[Extracted data entries]
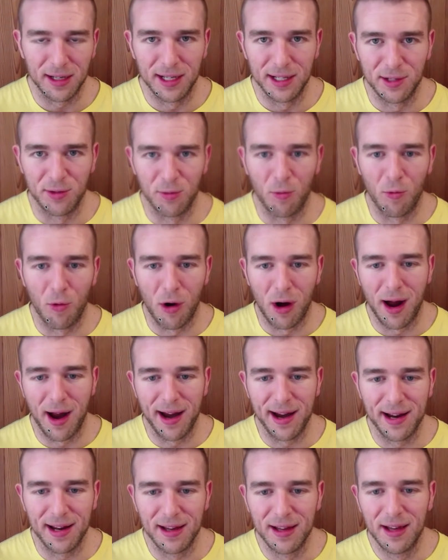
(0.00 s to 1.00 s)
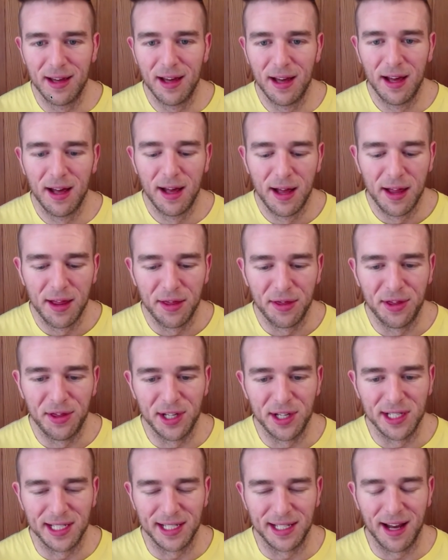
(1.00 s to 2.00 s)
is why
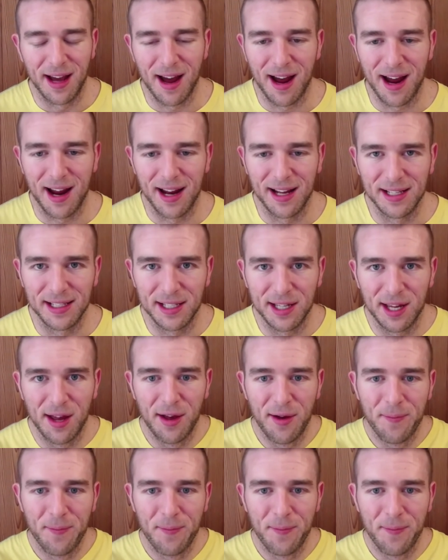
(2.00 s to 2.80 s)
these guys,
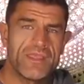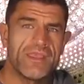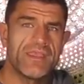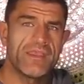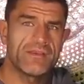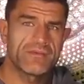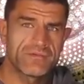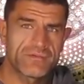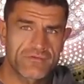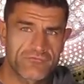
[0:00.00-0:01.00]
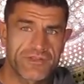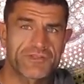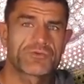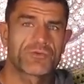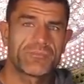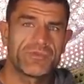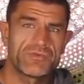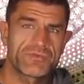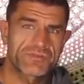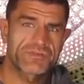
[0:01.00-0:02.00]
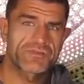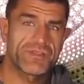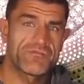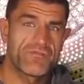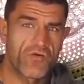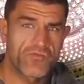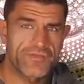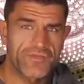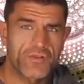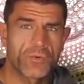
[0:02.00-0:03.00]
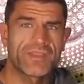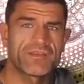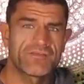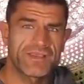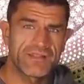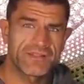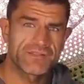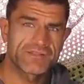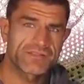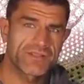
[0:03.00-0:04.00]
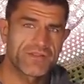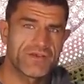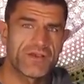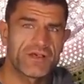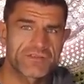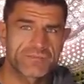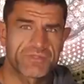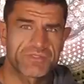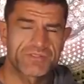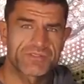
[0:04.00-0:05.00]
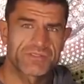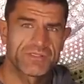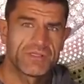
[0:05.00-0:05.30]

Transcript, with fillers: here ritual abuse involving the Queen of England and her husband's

* * *

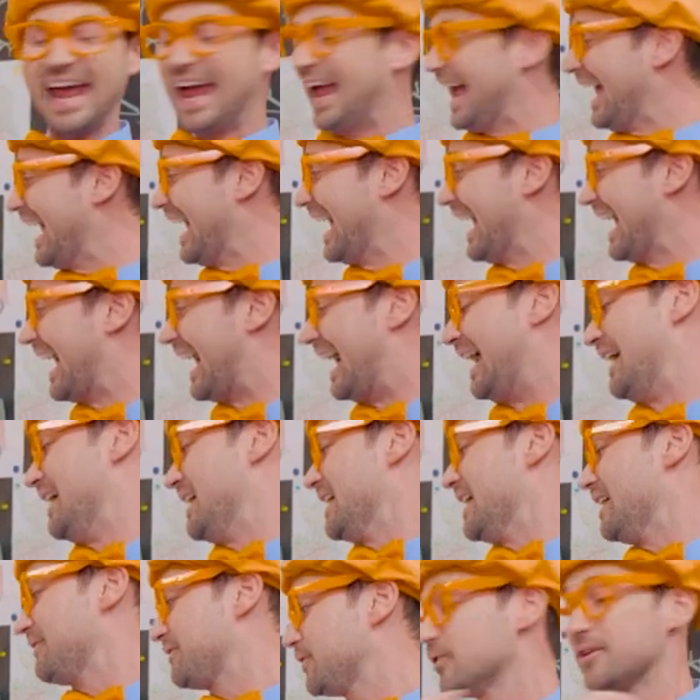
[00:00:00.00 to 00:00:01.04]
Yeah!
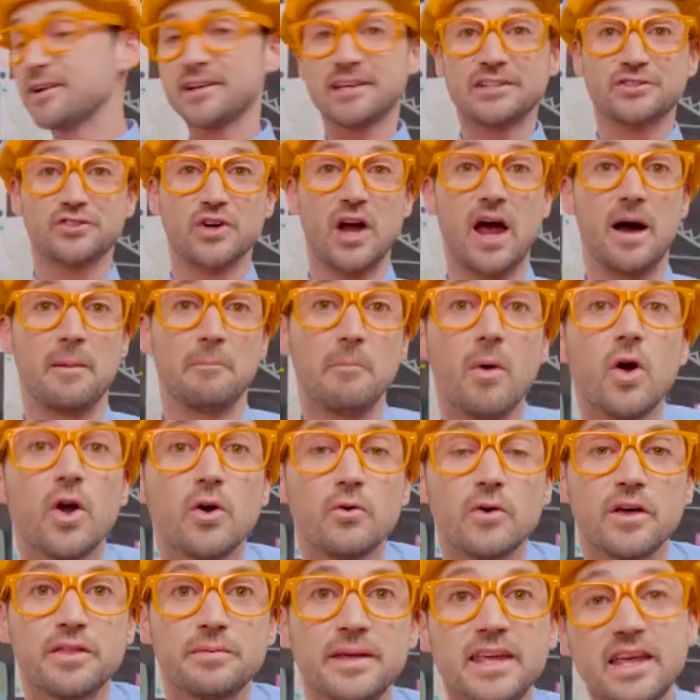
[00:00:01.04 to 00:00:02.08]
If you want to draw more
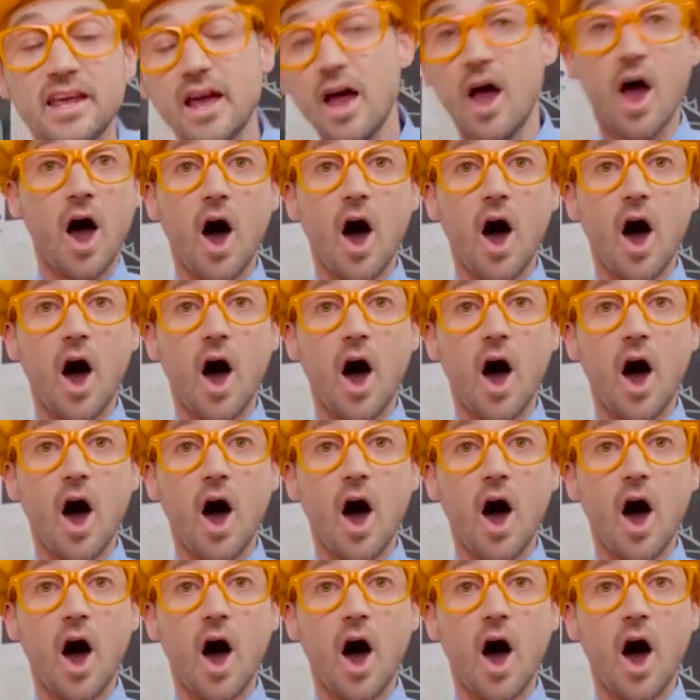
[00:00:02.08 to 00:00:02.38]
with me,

*REQUIRED ACTION:*
The lines above starting at the one that holds "[0:04.00-0:05.00]" and ending at the one that holds "Transcript, with fillers: here" are to be written out exactly, ends included, and no pictures are to be copied.

*SOLUTION FOR THIS EXERCISE:*
[0:04.00-0:05.00]
[0:05.00-0:05.30]

Transcript, with fillers: here ritual abuse involving the Queen of England and her husband's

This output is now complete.